Until recently, amniocentesis was the primary way for expectant parents to learn if their baby might be carrying a genetic disease. The test can be done only after a pregnancy has progressed, sometimes by as much as 24 weeks. If doctors find problems, it often leaves few options and tough choices for parents.
This is good news for people like Doreen and Leonard Fucile. Doreen has an unusual genetic abnormality, which poses a 50-50 risk of being passed-on to an unborn child. If Doreen's baby inherited the problem, it would die within the first few months of pregnancy. Unaware of the problem and determined to have children, the Fuciles suffered seven miscarriages over two years.

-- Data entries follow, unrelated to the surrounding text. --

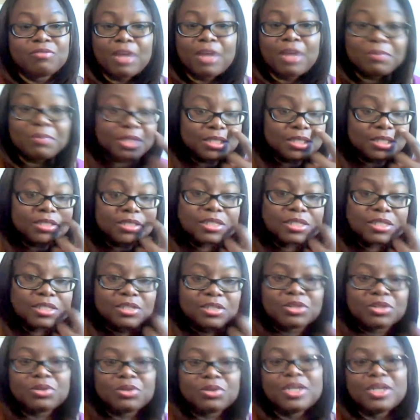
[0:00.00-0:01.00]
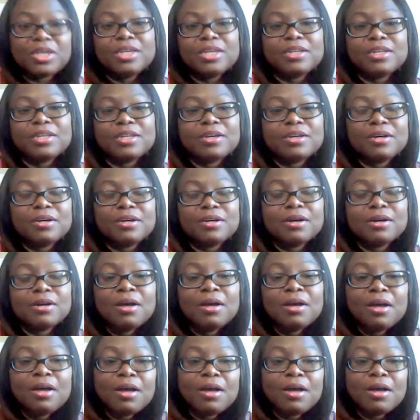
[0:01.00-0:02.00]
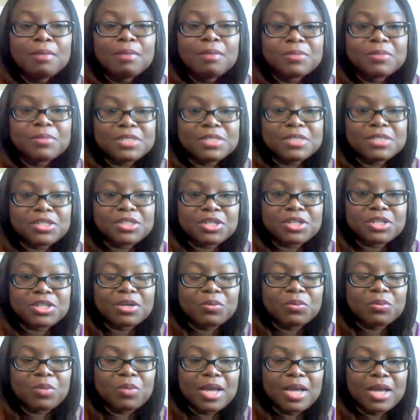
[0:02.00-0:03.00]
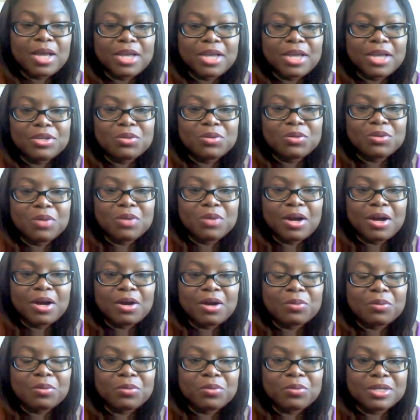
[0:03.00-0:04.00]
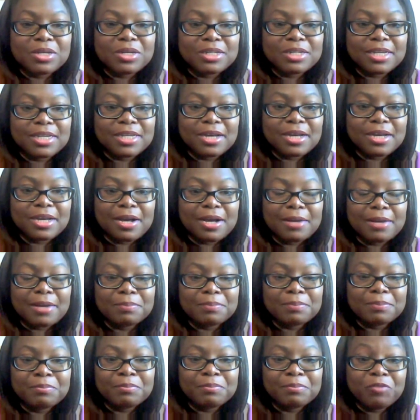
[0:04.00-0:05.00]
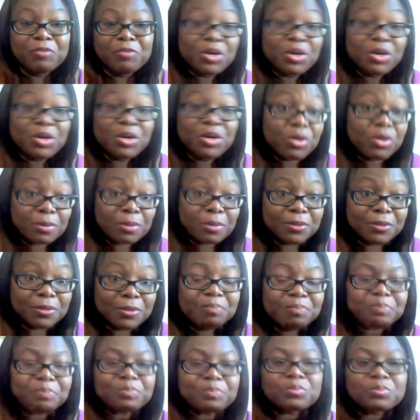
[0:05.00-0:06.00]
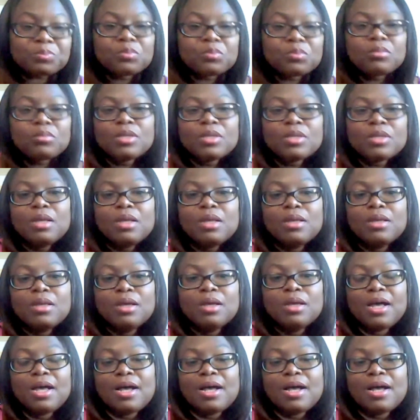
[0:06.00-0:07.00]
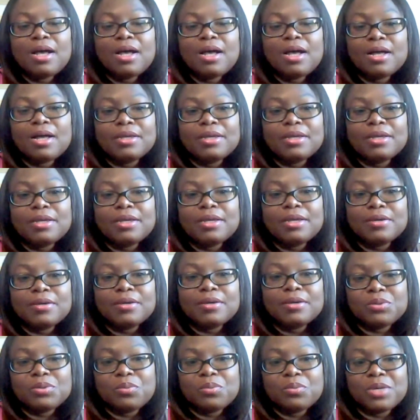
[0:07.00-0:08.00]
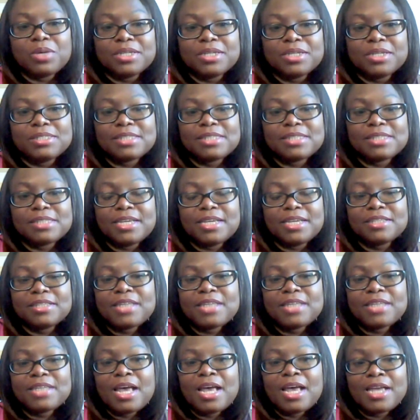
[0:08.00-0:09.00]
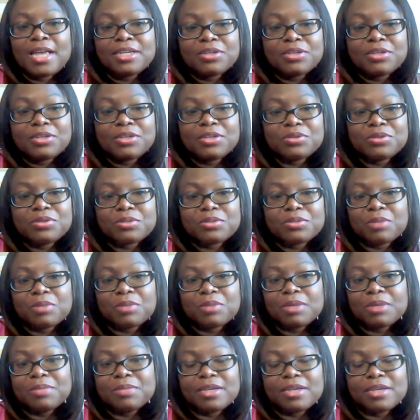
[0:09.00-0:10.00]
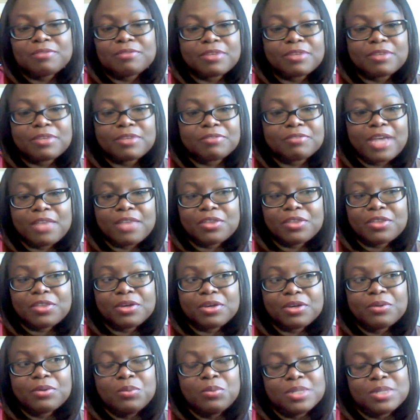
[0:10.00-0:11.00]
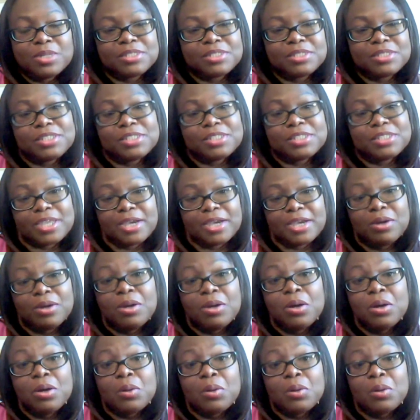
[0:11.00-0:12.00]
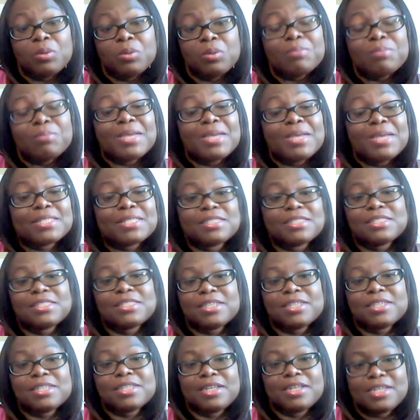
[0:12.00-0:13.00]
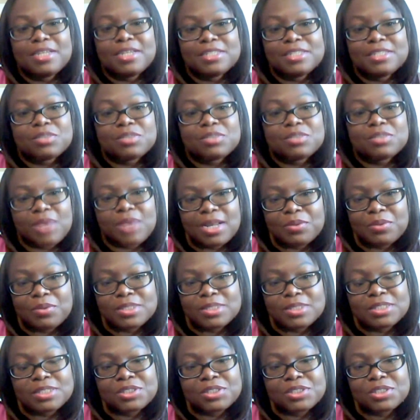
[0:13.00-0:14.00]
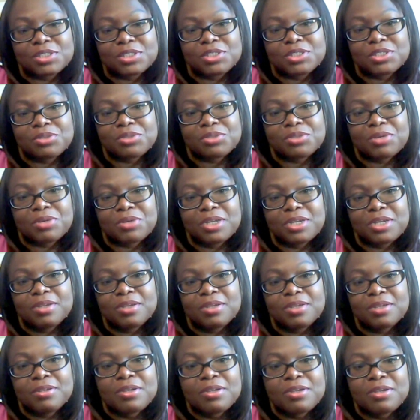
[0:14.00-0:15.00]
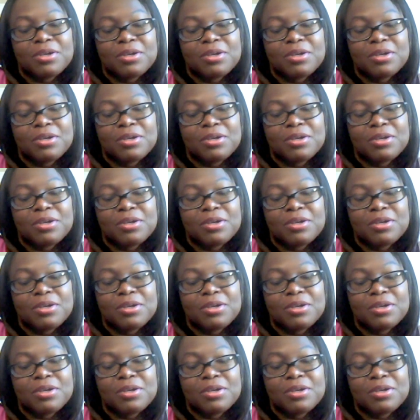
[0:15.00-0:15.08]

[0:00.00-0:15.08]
and families until you're in a position where you are really vulnerable. I also want to say thank you to my BFF Heather, who was there with my sister and niece while I was in surgery,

What the Fuciles experience may not be necessary. That's because a new test -- known as Pre-implantation Genetic Diagnosis, or PGD -- developed by scientists at New York Hospital/Cornell Medical Center allows doctors to test for diseases before pregnancy even begins.
Here's how the test works: Eggs are taken from the woman and put into a petri dish, where they are artificially inseminated with sperm from the man. Embryos form and begin to grow. When the embryos have eight cells, doctors remove a single cell and test it for genetic diseases. Those embryos which doctors find to be genetically healthy are then implanted into the woman's womb and carried to term.
Dr. Zev Rosenwaks, who helped develop PGD, says the test poses no harm to a developing embryo.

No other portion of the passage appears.